House Democratic leaders agree, choosing to put their energy behind more modest coverage expansions.
"Our immediate focus is on increasing access to affordable health care through Medicaid expansion, which would cover 400,000 Virginians — including veterans and working families — who have fallen through the cracks," Katie Baker, spokeswoman for the House Democratic Caucus, said in a statement.
Yet Carter feels that merely expanding Medicaid eligibility under the ACA doesn’t go far enough, as even that change would still leave thousands without coverage.
Rosemarie Day, a healthcare consultant who worked to set up the nation’s first health insurance exchange in Massachusetts under then-Gov. Mitt Romney, wonders if Virginia could manage a single-payer system politically, if lawmakers haven’t even been able to agree on a “relatively safer step” like Medicaid expansion. She thinks there is room for states to experiment with their own healthcare solutions, but she fears the process of moving to single-payer may prove too complex for Virginia to manage.

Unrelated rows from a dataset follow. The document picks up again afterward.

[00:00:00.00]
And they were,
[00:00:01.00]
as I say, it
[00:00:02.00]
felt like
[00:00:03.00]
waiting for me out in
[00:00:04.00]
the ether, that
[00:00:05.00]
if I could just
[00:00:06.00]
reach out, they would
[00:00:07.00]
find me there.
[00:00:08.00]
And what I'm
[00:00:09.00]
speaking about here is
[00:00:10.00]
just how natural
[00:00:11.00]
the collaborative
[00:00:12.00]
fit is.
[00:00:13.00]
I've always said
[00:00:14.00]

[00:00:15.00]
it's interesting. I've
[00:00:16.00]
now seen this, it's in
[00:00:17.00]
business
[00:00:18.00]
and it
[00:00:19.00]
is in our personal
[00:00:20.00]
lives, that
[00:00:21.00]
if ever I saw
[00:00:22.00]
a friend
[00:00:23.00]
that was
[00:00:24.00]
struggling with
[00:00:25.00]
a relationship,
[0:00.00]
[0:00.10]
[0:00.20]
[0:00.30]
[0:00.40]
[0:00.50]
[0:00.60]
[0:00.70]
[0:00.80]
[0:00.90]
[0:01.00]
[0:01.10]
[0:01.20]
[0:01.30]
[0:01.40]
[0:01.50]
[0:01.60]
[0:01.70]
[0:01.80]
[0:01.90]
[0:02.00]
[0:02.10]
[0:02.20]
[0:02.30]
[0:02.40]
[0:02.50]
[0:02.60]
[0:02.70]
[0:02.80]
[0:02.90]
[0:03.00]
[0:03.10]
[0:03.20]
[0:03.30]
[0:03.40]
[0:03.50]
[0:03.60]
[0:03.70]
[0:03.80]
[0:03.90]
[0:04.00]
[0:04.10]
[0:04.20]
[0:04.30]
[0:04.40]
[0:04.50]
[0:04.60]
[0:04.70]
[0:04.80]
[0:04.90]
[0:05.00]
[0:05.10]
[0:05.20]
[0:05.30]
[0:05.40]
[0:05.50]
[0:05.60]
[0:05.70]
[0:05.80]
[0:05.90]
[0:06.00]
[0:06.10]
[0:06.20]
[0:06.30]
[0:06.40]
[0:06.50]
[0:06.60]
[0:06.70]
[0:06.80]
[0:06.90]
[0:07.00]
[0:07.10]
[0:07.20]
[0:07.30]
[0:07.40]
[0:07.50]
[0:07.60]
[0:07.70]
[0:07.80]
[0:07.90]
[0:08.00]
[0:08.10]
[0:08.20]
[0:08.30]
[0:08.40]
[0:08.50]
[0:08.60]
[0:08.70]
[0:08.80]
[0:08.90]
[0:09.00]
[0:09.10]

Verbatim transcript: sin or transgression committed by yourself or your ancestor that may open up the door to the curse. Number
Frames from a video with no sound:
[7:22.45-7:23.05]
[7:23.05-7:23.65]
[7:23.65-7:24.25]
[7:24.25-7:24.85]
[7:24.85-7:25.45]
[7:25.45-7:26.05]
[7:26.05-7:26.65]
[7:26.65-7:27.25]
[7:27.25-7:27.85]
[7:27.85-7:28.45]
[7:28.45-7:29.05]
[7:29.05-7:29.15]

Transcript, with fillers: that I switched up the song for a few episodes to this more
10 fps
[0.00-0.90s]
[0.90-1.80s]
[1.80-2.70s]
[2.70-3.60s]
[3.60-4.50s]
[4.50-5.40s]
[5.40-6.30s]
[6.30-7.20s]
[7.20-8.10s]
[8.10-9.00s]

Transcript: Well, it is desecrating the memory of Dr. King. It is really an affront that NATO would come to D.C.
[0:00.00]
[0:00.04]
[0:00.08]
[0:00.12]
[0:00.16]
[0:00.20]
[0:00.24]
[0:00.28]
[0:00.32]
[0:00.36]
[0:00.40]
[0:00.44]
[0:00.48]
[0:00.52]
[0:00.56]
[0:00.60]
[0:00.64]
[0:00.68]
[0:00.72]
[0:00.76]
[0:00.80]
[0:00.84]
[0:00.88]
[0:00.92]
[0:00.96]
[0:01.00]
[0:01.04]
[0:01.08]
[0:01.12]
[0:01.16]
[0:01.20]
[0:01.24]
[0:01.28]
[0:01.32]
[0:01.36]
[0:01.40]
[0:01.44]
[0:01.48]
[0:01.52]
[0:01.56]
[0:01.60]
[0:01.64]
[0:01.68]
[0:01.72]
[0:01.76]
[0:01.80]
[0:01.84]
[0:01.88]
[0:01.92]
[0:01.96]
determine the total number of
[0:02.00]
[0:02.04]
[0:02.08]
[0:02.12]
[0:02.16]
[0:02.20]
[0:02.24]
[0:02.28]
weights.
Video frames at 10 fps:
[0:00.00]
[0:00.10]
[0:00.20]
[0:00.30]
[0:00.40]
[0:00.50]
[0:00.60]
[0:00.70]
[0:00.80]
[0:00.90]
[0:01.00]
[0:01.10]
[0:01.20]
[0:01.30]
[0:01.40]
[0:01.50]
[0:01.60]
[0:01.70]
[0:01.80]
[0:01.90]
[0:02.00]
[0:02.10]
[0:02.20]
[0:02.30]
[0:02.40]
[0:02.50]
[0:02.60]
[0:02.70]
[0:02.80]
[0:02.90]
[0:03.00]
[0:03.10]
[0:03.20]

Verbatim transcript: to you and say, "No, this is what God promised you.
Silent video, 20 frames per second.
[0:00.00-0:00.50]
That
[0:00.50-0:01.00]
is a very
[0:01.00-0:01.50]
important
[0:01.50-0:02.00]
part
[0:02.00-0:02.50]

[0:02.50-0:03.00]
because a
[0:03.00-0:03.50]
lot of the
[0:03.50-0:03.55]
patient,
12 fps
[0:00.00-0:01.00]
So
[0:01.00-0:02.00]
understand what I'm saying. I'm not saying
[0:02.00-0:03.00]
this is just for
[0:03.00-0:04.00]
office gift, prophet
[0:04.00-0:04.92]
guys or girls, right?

“You’re going to take millions of dollars out of employer-sponsored insurance that they’re kicking in and replacing them with taxpayer dollars,” Day said. “Maybe you contract with the feds to port over aspects of the Medicare program, but how do you suddenly disentangle all the contracts with providers and start new ones? There are so many things to unwind and replace with what a government entity would do. It would take years of work.”
Carter concedes that even the Democratic candidates he convinced to support this plan may disagree on exactly how to fund a single-payer system or how exactly it might work, but he feels certain that they’ll be “united” in pushing the proposal going forward.
“We’re going to keep building pressure until we have 51 votes in the House, 21 votes in the Senate and a governor who will sign it,” Carter said. “This is just the beginning.”
Democrat Elizabeth Guzman is not one of the candidates supporting the measure. She had been listed among the supporters in an earlier press release, but her campaign says that was due to an errant email from a staffer.